金利上昇により、値下がりしていた不動産投資信託(REIT)だが、6月上旬を底に反転してきている。利回りが高い魅力的なREITを3つ紹介する。
REITが6月を底に反転
不動産投資信託(REIT)は、商業施設やホテルなどの不動産に投資する投資信託のこと。上場しているものであれば、株式のように取引できる。
投資した口数に応じて、不動産の売却益や収入に応じた分配金を受け取ることができ、分配金利回りが比較的高いのが魅力だ。
一方で、不動産投資は規模が大きく、借入を伴うため、借入金利が上がるとその分コストが膨らみ収益は悪化する。そのため、最近の金利上昇でREIT価格が下がっていた。
東証REIT指数
東証REIT指数は、2026年はじめ一時2000を超えるまで上がったが、利上げがすすむという見方から、6月に1750弱まで下がっていたが、それを底に反転し、1900まで上がり、現在(8月28日時点)1790となっている。

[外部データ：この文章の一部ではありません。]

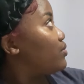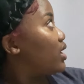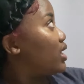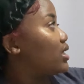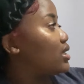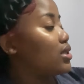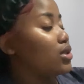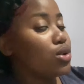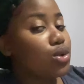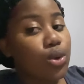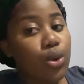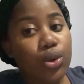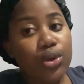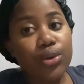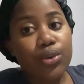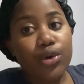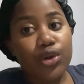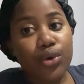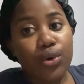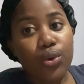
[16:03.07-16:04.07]
I didn't know there
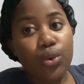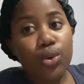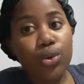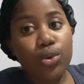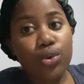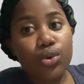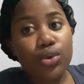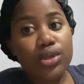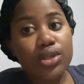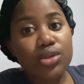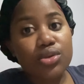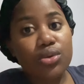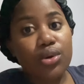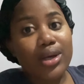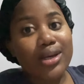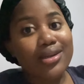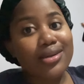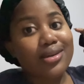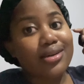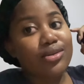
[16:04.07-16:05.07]
were no hooks, so
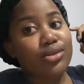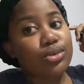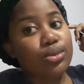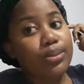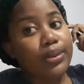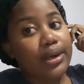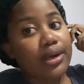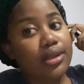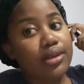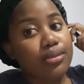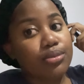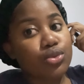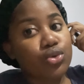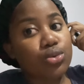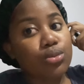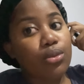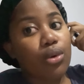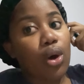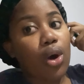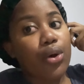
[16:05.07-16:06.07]
I need to buy them
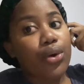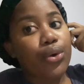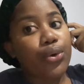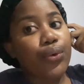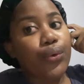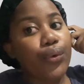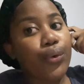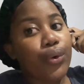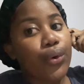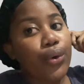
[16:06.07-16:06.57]
tomorrow.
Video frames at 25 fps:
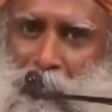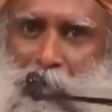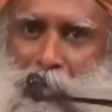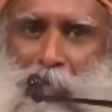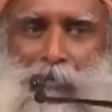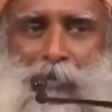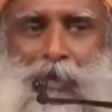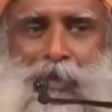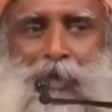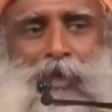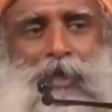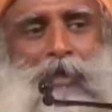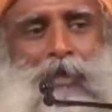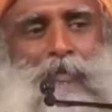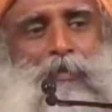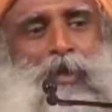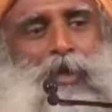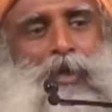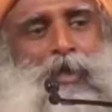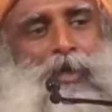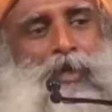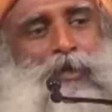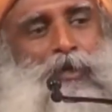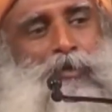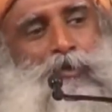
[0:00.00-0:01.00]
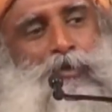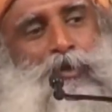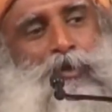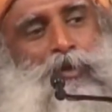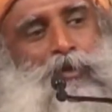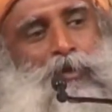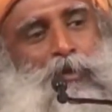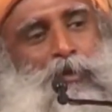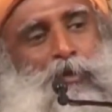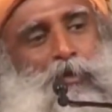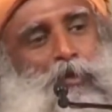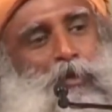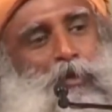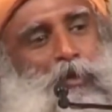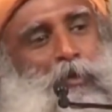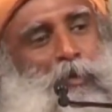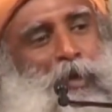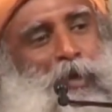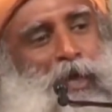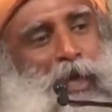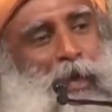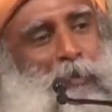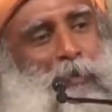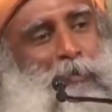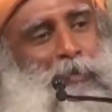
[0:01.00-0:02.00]
By making money, you think you're going to
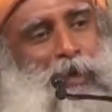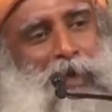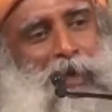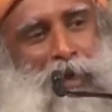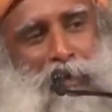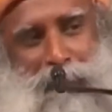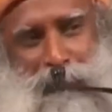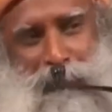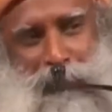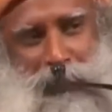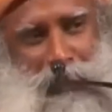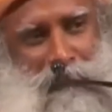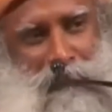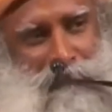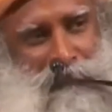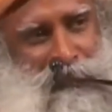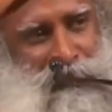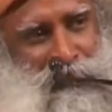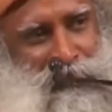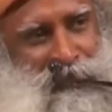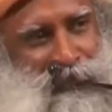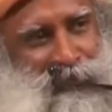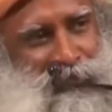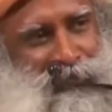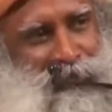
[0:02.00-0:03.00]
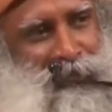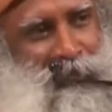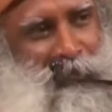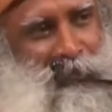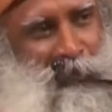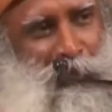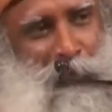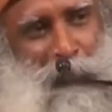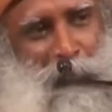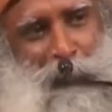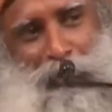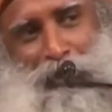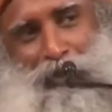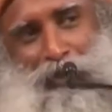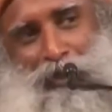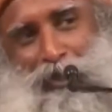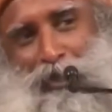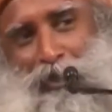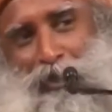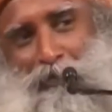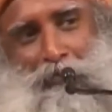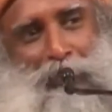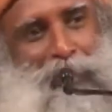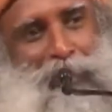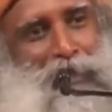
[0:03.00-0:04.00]
be happy ever after, you will
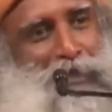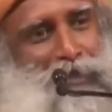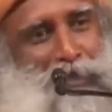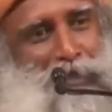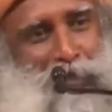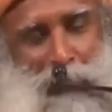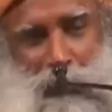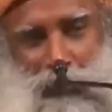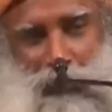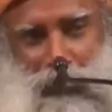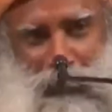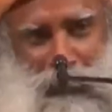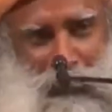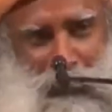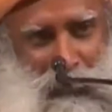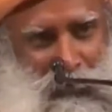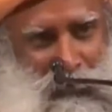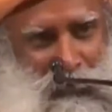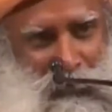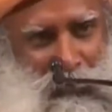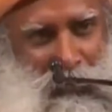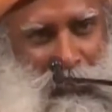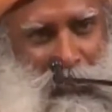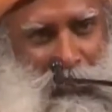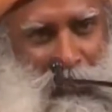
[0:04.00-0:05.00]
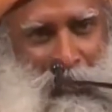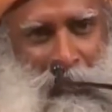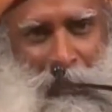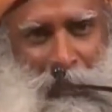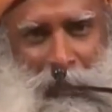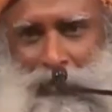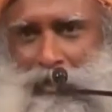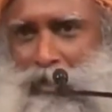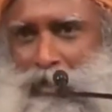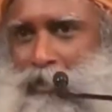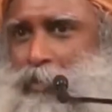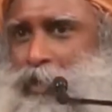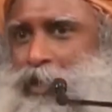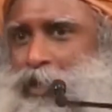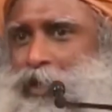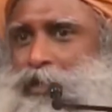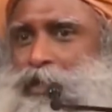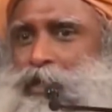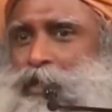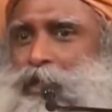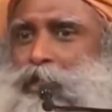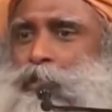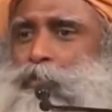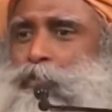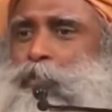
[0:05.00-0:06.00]
discover it is not so. Somebody
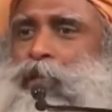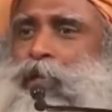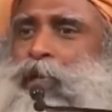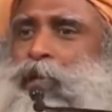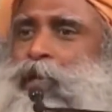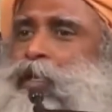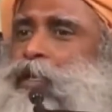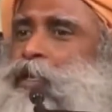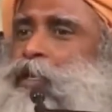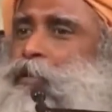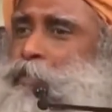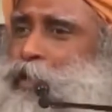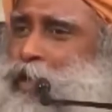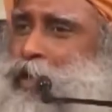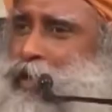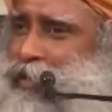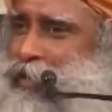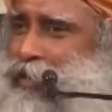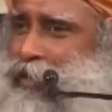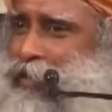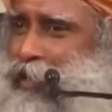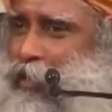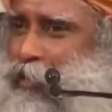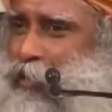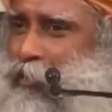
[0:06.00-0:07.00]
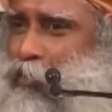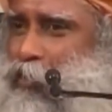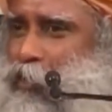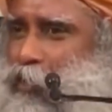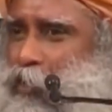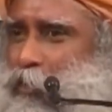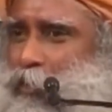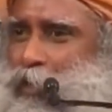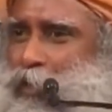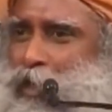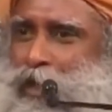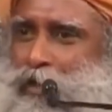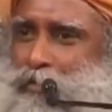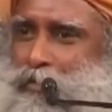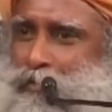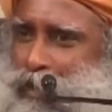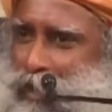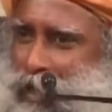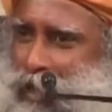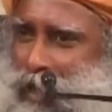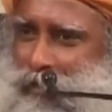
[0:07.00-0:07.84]
thinks by getting married, they're going to be ever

日銀は、年内に多くてあと2回は利上げする可能性があり、REIT市場には利上げによりまだまだ下がる可能性はあるものの、金利のある世界で、賃料の値上げが進んでいるREITや空室率が低下したREITは、今後金利が上がっても値下がりにくい可能性がある。
利回りの高いREIT 3選
REITは利回りの高さが大きなメリットだ。そのため、9月発売のソフトバンクグループの第70回社債の利回り(年4.3~4.9%)や高配当株の利回り5%程度を超える利回りの魅力的なREITを3つ紹介する。
(1) いちごオフィスリート投資法人(銘柄コード:8975)
最低投資額9万6400円
予想分配金5683円(10月末)、2010円(4月末)、分配金利回り8%
オフィスビル特化型のREITで、REITのなかでは最も景気に左右されやすいが、分配金利回りが最も高いのが魅力である。
借入の返済期限の短期化、分散化により、金利負担を軽減し、テナント入替時、86%の物件で賃料増額を実現していることにより、金利上昇によるコスト増を吸収している。
(2) ジャパン・ホテル・リート投資法人(8985)最低投資額8万3700円
予想分配金5811円(12月末)、分配金利回り6.9%
ジャパン・ホテル・リートは、ホテル特化型REITで、訪日観光客が増加する中、ホテルの宿泊需要は底堅く、投資妙味がある。
2026年は中国からの訪日が減少し一時減少したものの、7月は過去最高の訪日外客数となり、中国以外の地域からの観光客やリピーターが期待できる。また、賃料改定により、収益力が高まっている。
(3) マリモ地方創生リート投資法人(3470)最低投資額10万2600円
予想分配金3561円(12月末)、2873円(6月末)予想分配金利回り6.3%
マリモ地方創生リートは、地方の活性化を目的として首都圏以外の地方の商業施設、オフィス、レジデンス、物流施設、ヘルスケア施設に投資するREITである。
金利上昇によりコストが増加しているものの、レジデンスやホテルで賃料増額を実現することでコスト増を吸収し、不動産売却により収益を創出できている。
※分配金利回りは最新の年間分配金予想をもとに8月27日終値で計算
REITに注目
REITは、株式のように市場で取引でき、NISA(成長投資枠)でも投資可能だ。
金利上昇により収益が悪化する可能性があるものの、賃料増額でコストを吸収して、かつ成長しているREITは、分配金はもちろん値上がりも期待できる。